There are hundreds of pretrained models now available, and finding the right frameworks and tools when building a custom model for a specific use case can be challenging. Nvidia says its new AI Workbench lets developers pull together all necessary models, frameworks, software development kits and libraries from open source repositories (and its own AI platform) into a unified developer toolkit.

Nvidia says its AI Workbench streamlines selecting foundation models, building a project environment, and fine tuning these models with domain-specific data. Developers can customize models from repositories like Hugging Face and GitHub using this custom data and then share the models across multiple platforms.
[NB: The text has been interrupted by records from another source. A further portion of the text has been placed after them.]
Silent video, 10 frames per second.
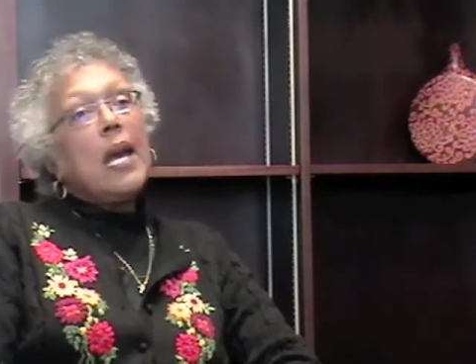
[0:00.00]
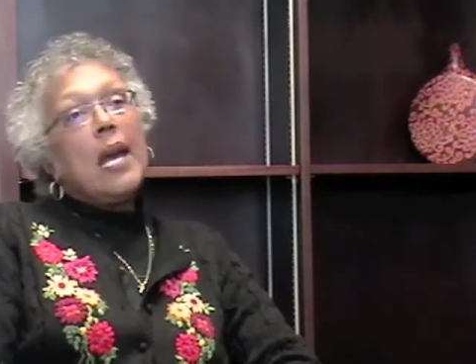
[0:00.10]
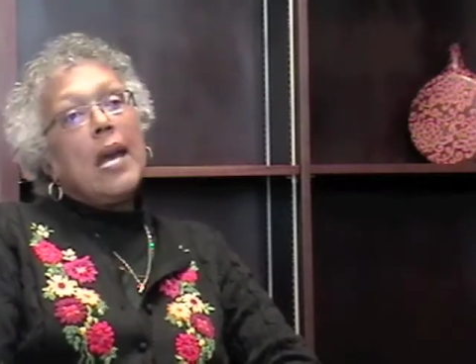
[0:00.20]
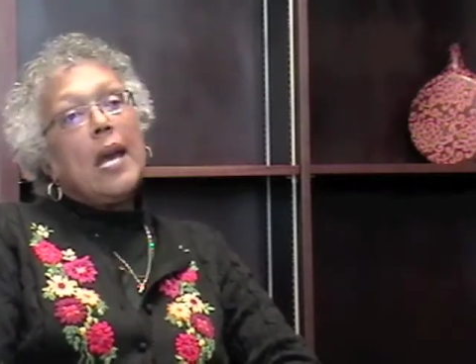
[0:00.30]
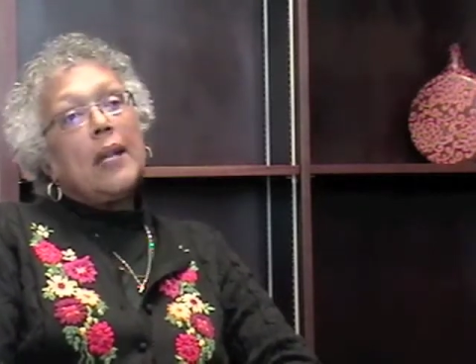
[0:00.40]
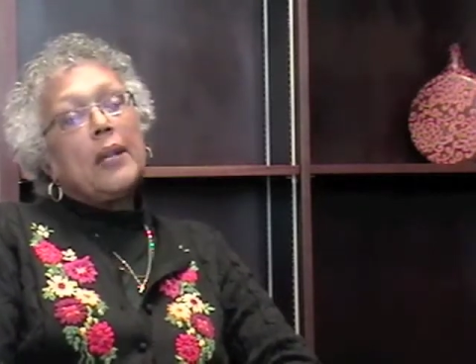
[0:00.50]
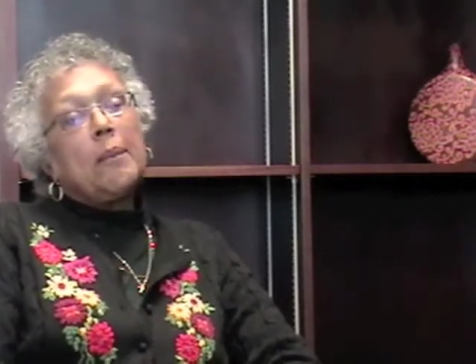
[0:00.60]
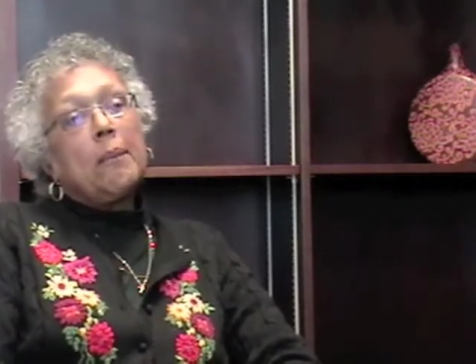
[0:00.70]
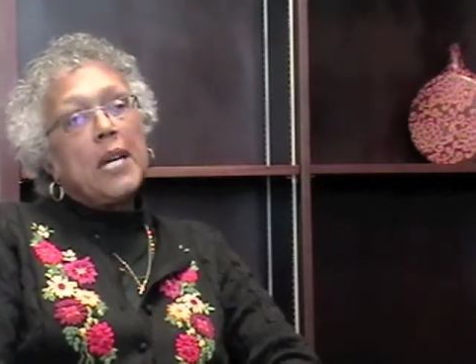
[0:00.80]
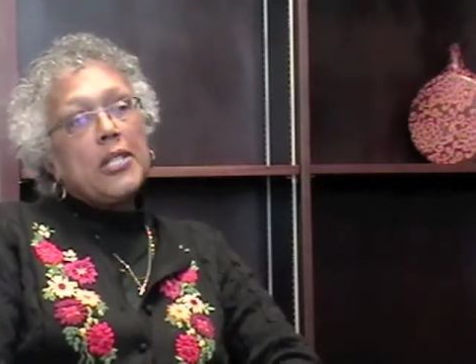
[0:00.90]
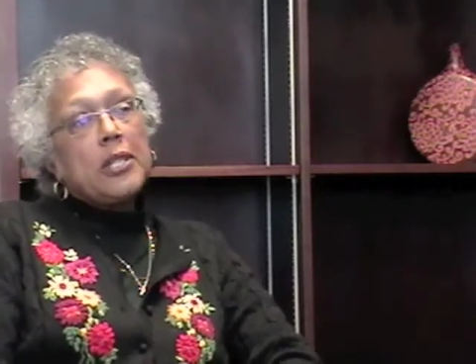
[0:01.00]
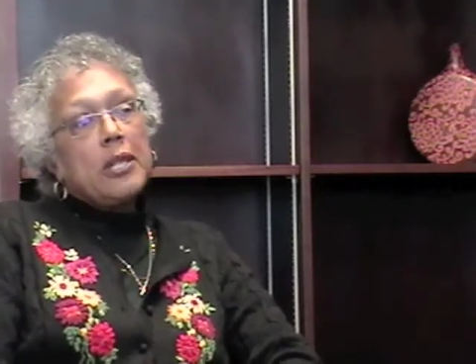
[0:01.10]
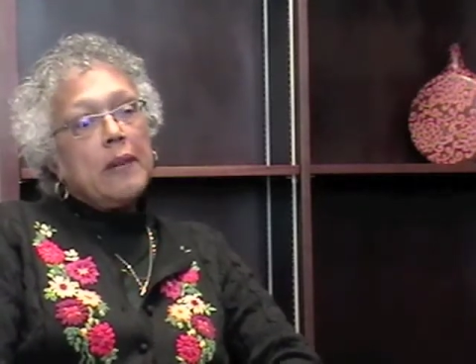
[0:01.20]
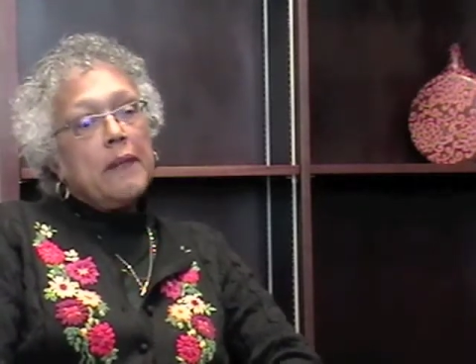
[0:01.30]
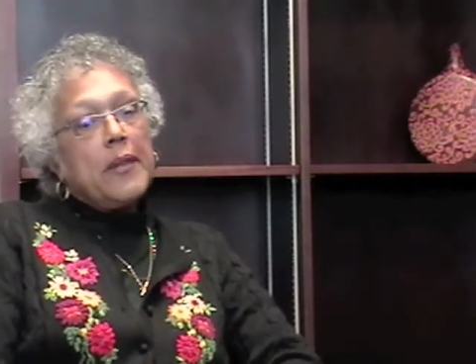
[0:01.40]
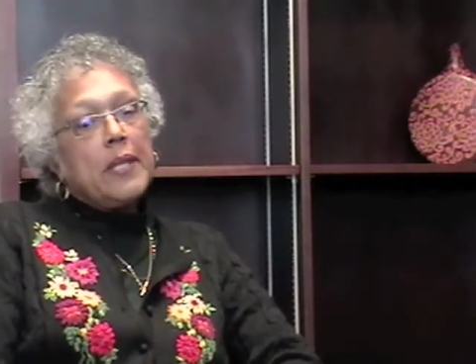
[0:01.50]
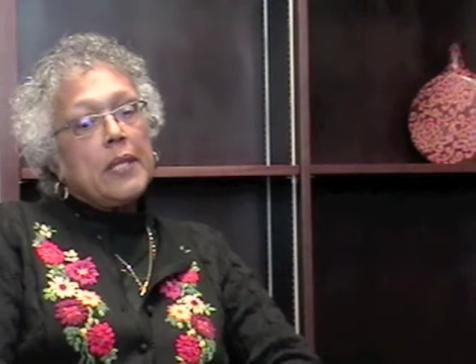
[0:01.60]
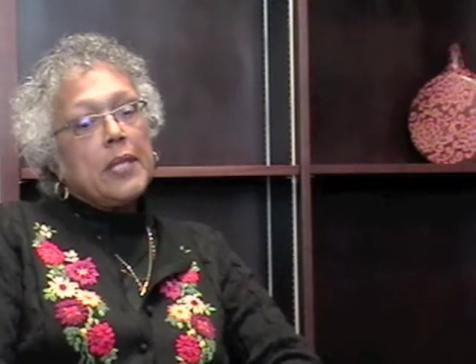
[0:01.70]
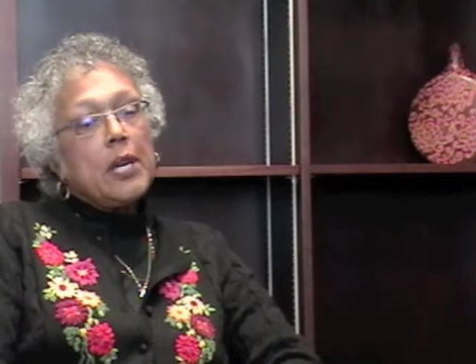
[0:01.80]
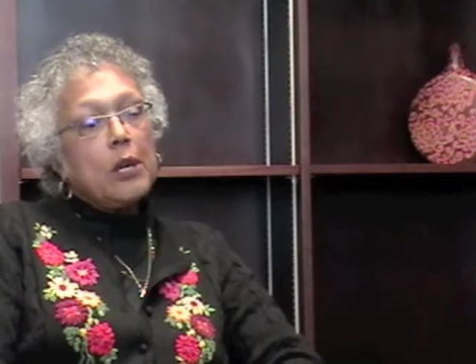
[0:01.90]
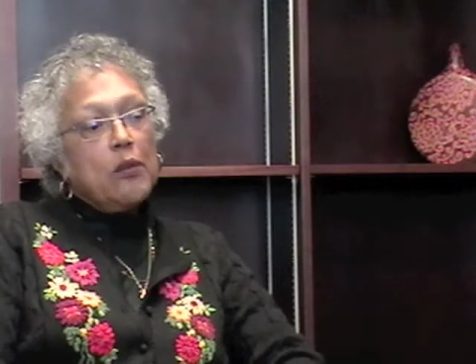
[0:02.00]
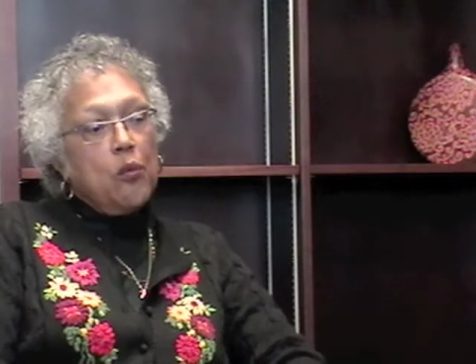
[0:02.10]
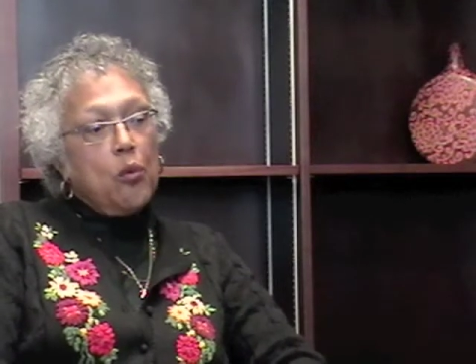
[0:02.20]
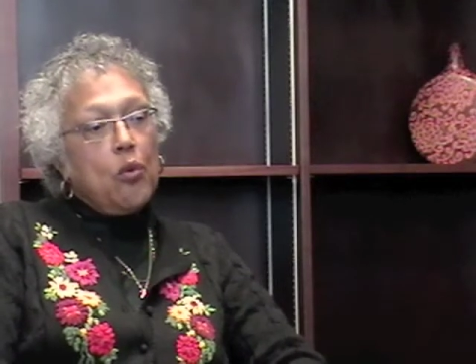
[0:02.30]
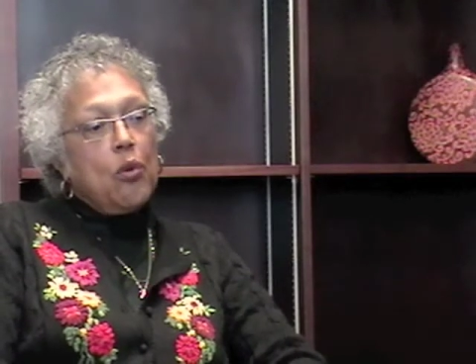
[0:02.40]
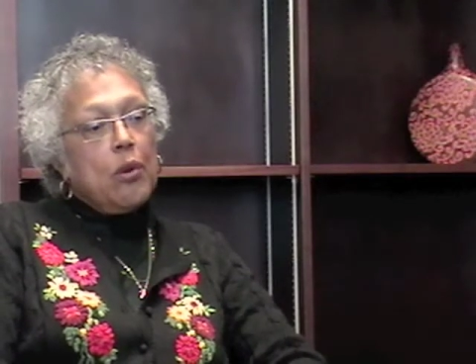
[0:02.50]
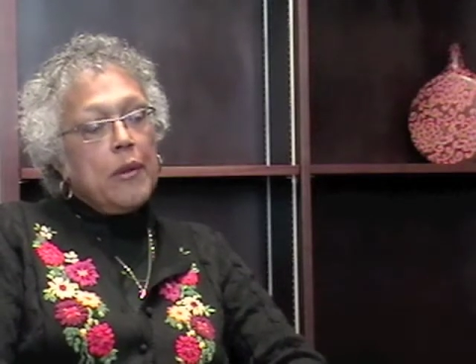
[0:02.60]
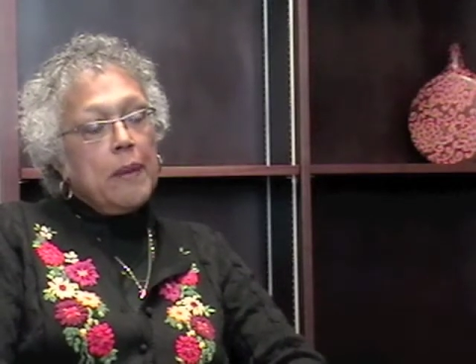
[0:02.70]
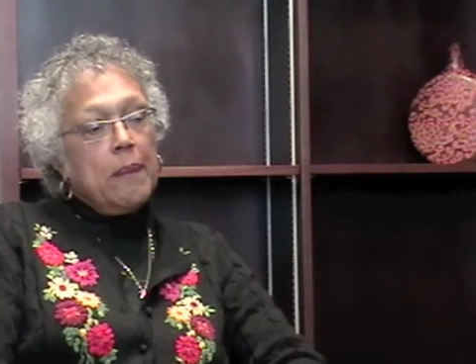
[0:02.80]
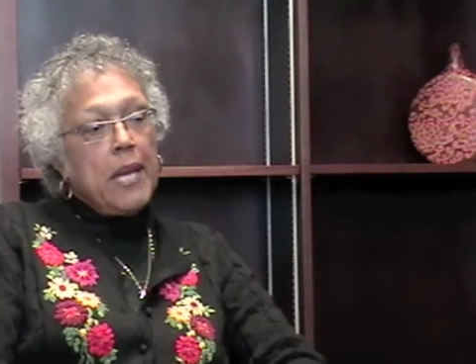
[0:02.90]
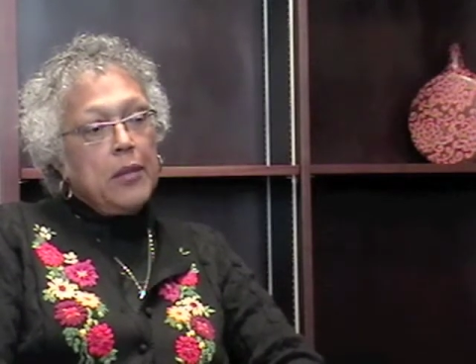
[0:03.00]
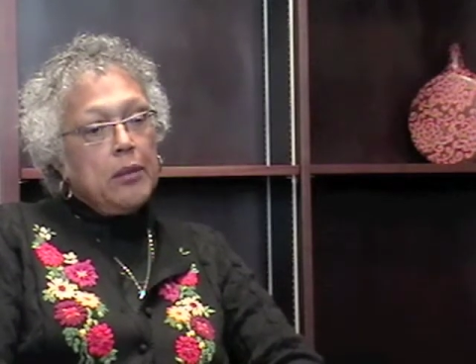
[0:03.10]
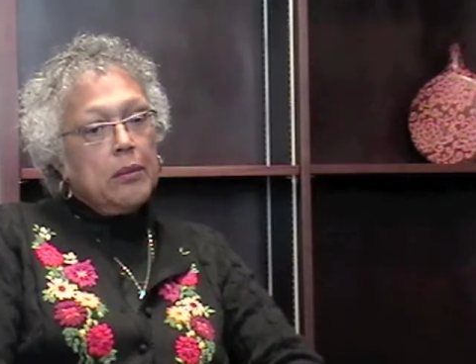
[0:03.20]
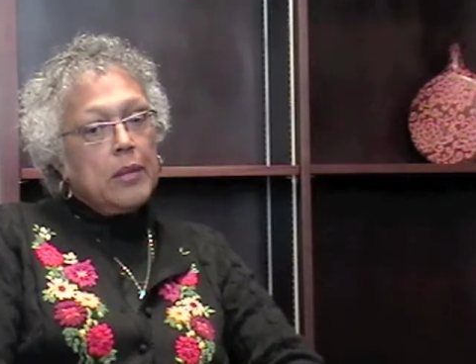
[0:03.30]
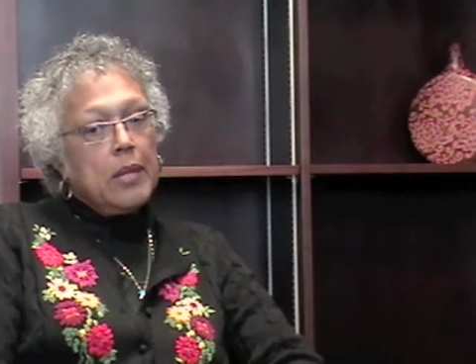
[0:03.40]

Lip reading: And much of the tug of war that Maynard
“This Workbench is a collection of tools that make it possible for you to automatically assemble the dependent runtimes and libraries, the libraries to help you fine tune and guard rail, to optimize your large language model, as well as assembling all of the acceleration libraries, which are so complicated, so that you can run it very easily on your target device,” Huang said in his SIGGRAPH keynote.

For those many companies who are also placing large bets on generative AI, Das says the real power of Nvidia’s platform lies in its flexibility.

“What we really believe in at Nvidia is, once you produce the model, you can put it in a briefcase and take it with you wherever you want,” Das said. “And all you really need is the runtime from Nvidia that you can take with you so that you can run the model wherever you want to run it. And as you deploy the model, you want that software to be enterprise-grade so that you can bet your company on it.”